En outre, pour le public analysé, lesdits éléments verbaux ne véhiculent aucune signification susceptible de permettre de les distinguer. Cela est particulièrement pertinent en l’espèce, où certaines des lettres de chaque signe ne coïncident pas, bien que lesdits éléments verbaux présentent néanmoins un degré élevé de similitude phonétique.
Par conséquent, compte tenu du principe d’interdépendance et du souvenir imparfait du public analysé, il est considéré que les différences entre les signes ne suffisent pas à exclure tout risque de confusion pour des produits identiques, même lorsque le niveau d’attention est relativement élevé.
Comme indiqué ci-dessus à la section c) de la présente décision, un risque de confusion pour une partie substantielle du public pertinent est suffisant pour rejeter la demande contestée et, par conséquent, il n’est pas nécessaire d’analyser la partie restante du public.
Par conséquent, l’opposition est fondée sur la base de l’enregistrement de la marque espagnole no M3 698 309 de l’opposante. Il s’ensuit que la marque contestée doit être rejetée pour l’ensemble des produits contestés.
FRAIS
Conformément à l’article 109, paragraphe 1, du RMUE, la partie perdante dans une procédure d’opposition doit supporter les taxes et frais exposés par l’autre partie.
La titulaire étant la partie perdante, elle doit supporter la taxe d’opposition ainsi que les frais exposés par l’opposante aux fins de la présente procédure.
Conformément à l’article 109, paragraphe 1 et (7) du RMUE et à l’article 18, paragraphe 1, point c) i), du REMUE, les frais à payer à l’opposante sont la taxe d’opposition et les frais de représentation, qui sont fixés sur la base du taux maximal qui y est fixé.
De la division d’opposition
Kieran HENEGHAN Claudia SCHLIE Holger Peter KUNZ
Conformément à l’article 67 du RMUE, toute partie peut recourir contre cette décision pour autant que cette dernière n’ait pas fait droit à ses prétentions.

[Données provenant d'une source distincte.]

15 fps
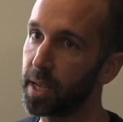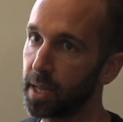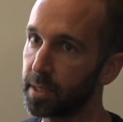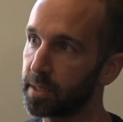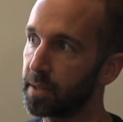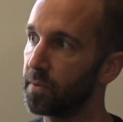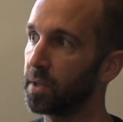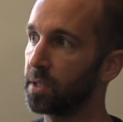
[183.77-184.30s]

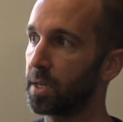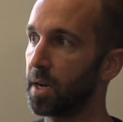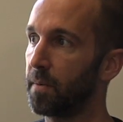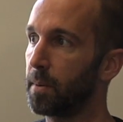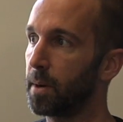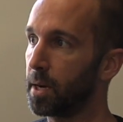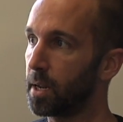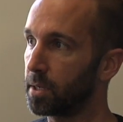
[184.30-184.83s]
gets the vision,
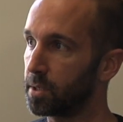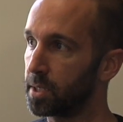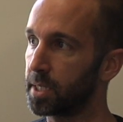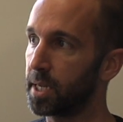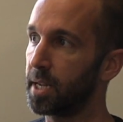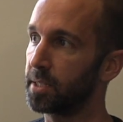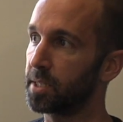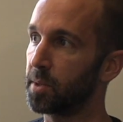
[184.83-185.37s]
everybody
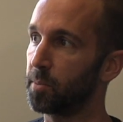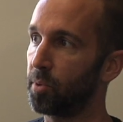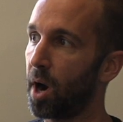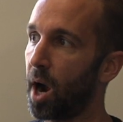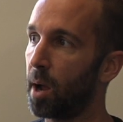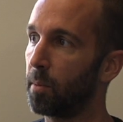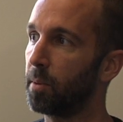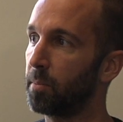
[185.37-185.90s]
understands the
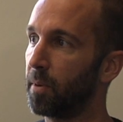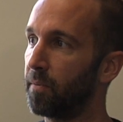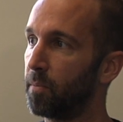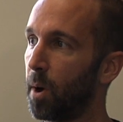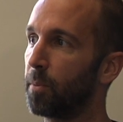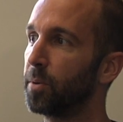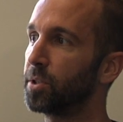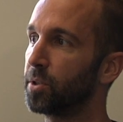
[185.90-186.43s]
problem of
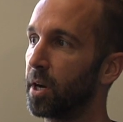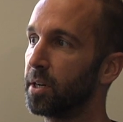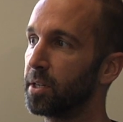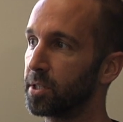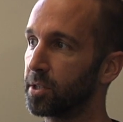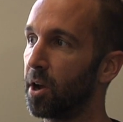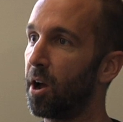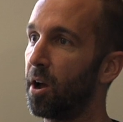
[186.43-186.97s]
what we're trying
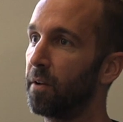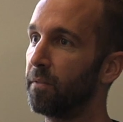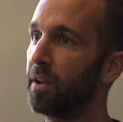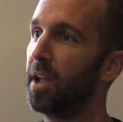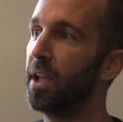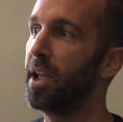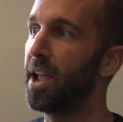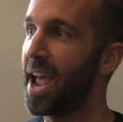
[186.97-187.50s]
to solve,
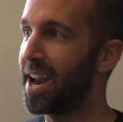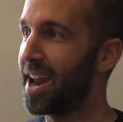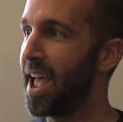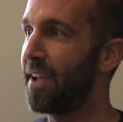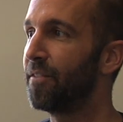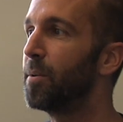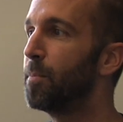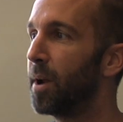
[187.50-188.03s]
and
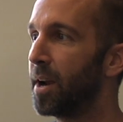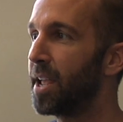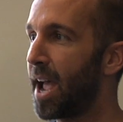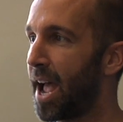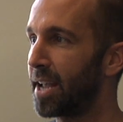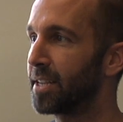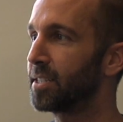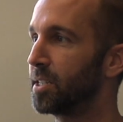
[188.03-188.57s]
everybody
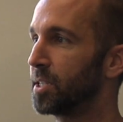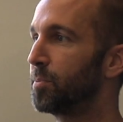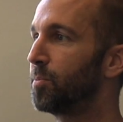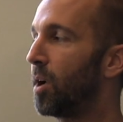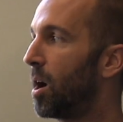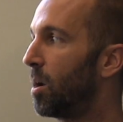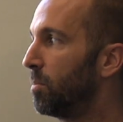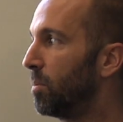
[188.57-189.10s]
has this
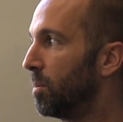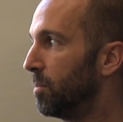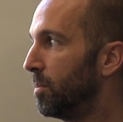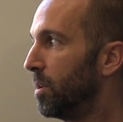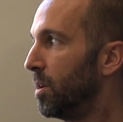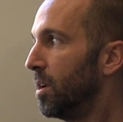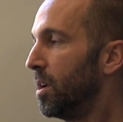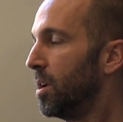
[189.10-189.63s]
problem.
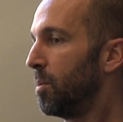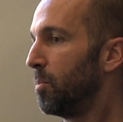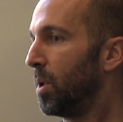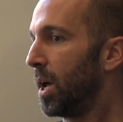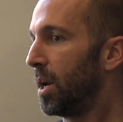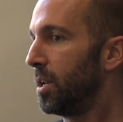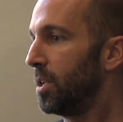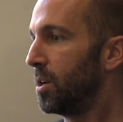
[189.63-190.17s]

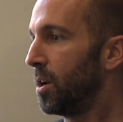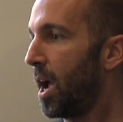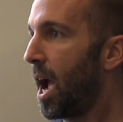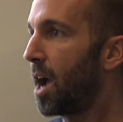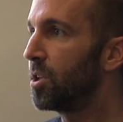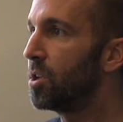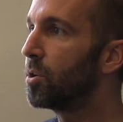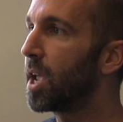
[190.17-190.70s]
But you know
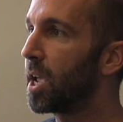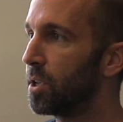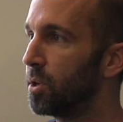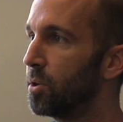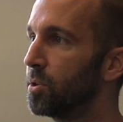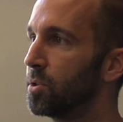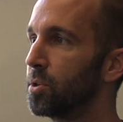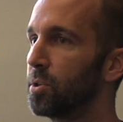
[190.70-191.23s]
how you get
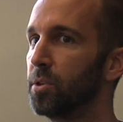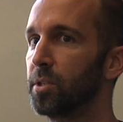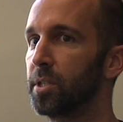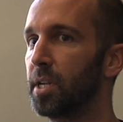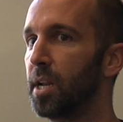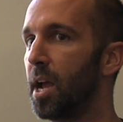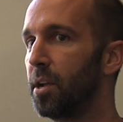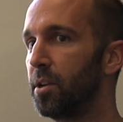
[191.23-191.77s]

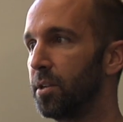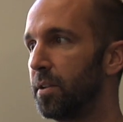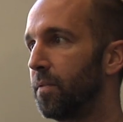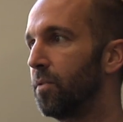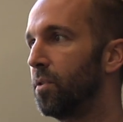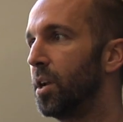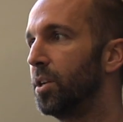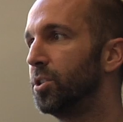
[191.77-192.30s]
users and how you
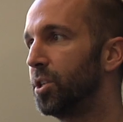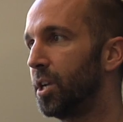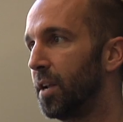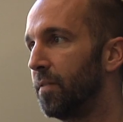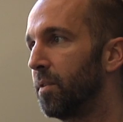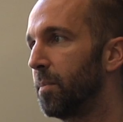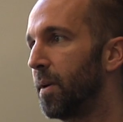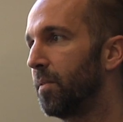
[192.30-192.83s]

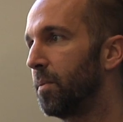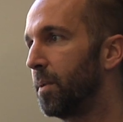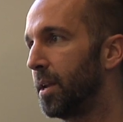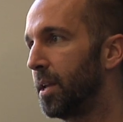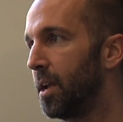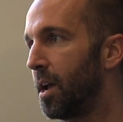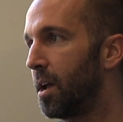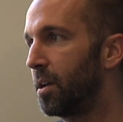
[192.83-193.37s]
differentiate from
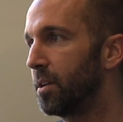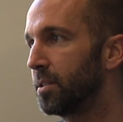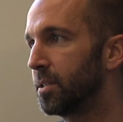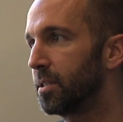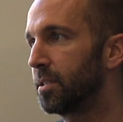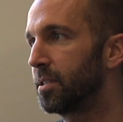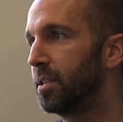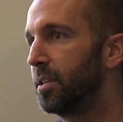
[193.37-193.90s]
everybody
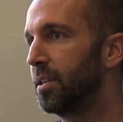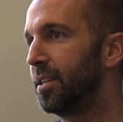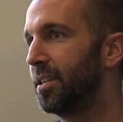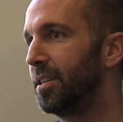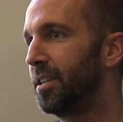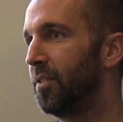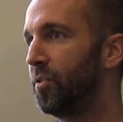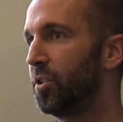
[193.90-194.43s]
else.
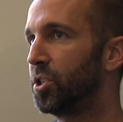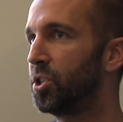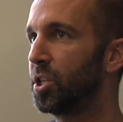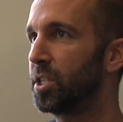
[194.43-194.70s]
If it's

Conformément à l’article 68 du RMUE, le recours doit être formé par écrit auprès de l’Office dans un délai de deux mois à compter du jour de la notification de la présente décision. L’acte de recours est déposé dans la langue de procédure de la décision attaquée. En outre, un mémoire exposant les motifs du recours doit être déposé par écrit dans un délai de quatre mois à compter de cette date.
Décision sur l’opposition no B 3 123 519 Page sur 7 7
Le recours n’est considéré comme formé qu’après paiement de la taxe de recours d’un montant de 720 EUR.